[[ Input material open ]]

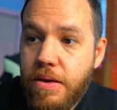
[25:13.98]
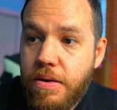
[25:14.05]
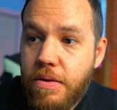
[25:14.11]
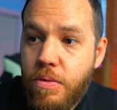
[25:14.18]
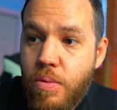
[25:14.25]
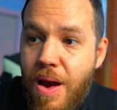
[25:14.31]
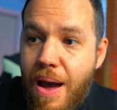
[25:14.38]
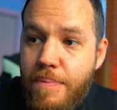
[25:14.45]

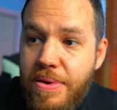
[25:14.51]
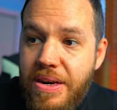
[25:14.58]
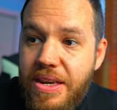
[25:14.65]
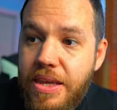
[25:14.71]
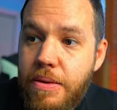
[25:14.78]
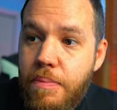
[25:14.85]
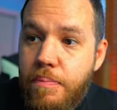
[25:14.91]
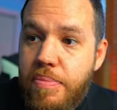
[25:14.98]

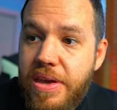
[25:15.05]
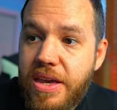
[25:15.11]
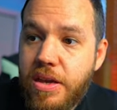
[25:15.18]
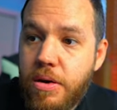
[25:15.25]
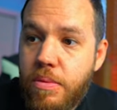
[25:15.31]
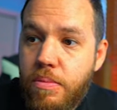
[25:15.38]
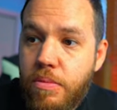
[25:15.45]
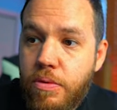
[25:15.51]
rapidly big
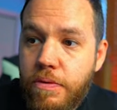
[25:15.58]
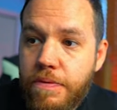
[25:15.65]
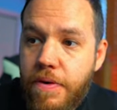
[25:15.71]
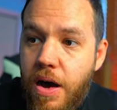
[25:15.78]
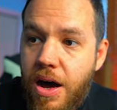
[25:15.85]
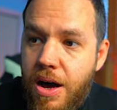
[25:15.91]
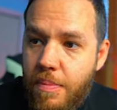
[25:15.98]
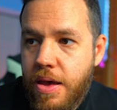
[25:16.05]
move
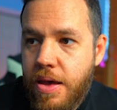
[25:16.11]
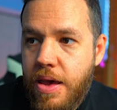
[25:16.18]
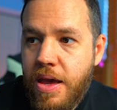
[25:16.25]
up.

[[ Input material closed ]]

Exercise instructions | This task calls for an exact copy of the data above, without pictures.

Written answer |
[25:13.98]
[25:14.05]
[25:14.11]
[25:14.18]
[25:14.25]
[25:14.31]
[25:14.38]
[25:14.45]

[25:14.51]
[25:14.58]
[25:14.65]
[25:14.71]
[25:14.78]
[25:14.85]
[25:14.91]
[25:14.98]

[25:15.05]
[25:15.11]
[25:15.18]
[25:15.25]
[25:15.31]
[25:15.38]
[25:15.45]
[25:15.51]
rapidly big
[25:15.58]
[25:15.65]
[25:15.71]
[25:15.78]
[25:15.85]
[25:15.91]
[25:15.98]
[25:16.05]
move
[25:16.11]
[25:16.18]
[25:16.25]
up.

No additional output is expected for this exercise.